BEGIN

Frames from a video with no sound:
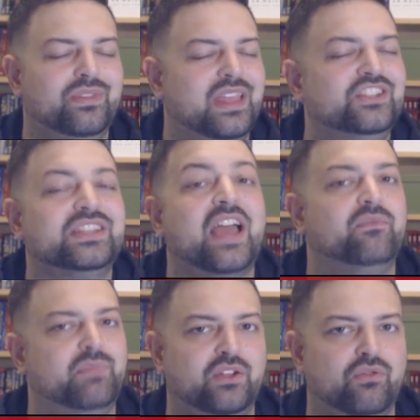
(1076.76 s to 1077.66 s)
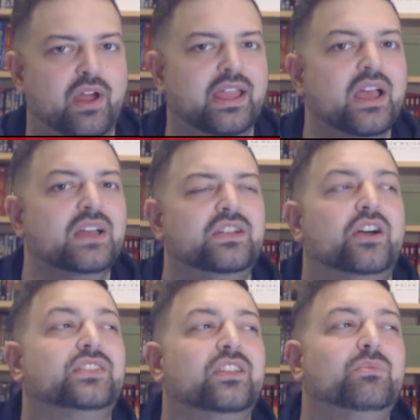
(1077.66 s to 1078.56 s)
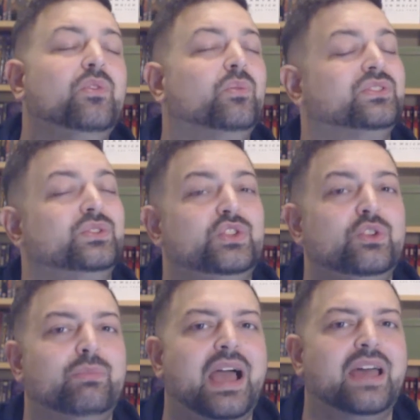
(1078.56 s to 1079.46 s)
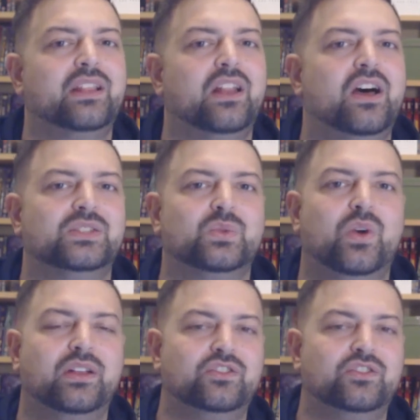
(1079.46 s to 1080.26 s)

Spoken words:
haven't been great. Dark Side of the Moon wasn't too bad. The last one, trying to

END

* _Aim of the exercise_: Only the text of the records is to be reproduced exactly; skip the pictures.

* _Response below_:
Frames from a video with no sound:
(1076.76 s to 1077.66 s)
(1077.66 s to 1078.56 s)
(1078.56 s to 1079.46 s)
(1079.46 s to 1080.26 s)

Spoken words:
haven't been great. Dark Side of the Moon wasn't too bad. The last one, trying to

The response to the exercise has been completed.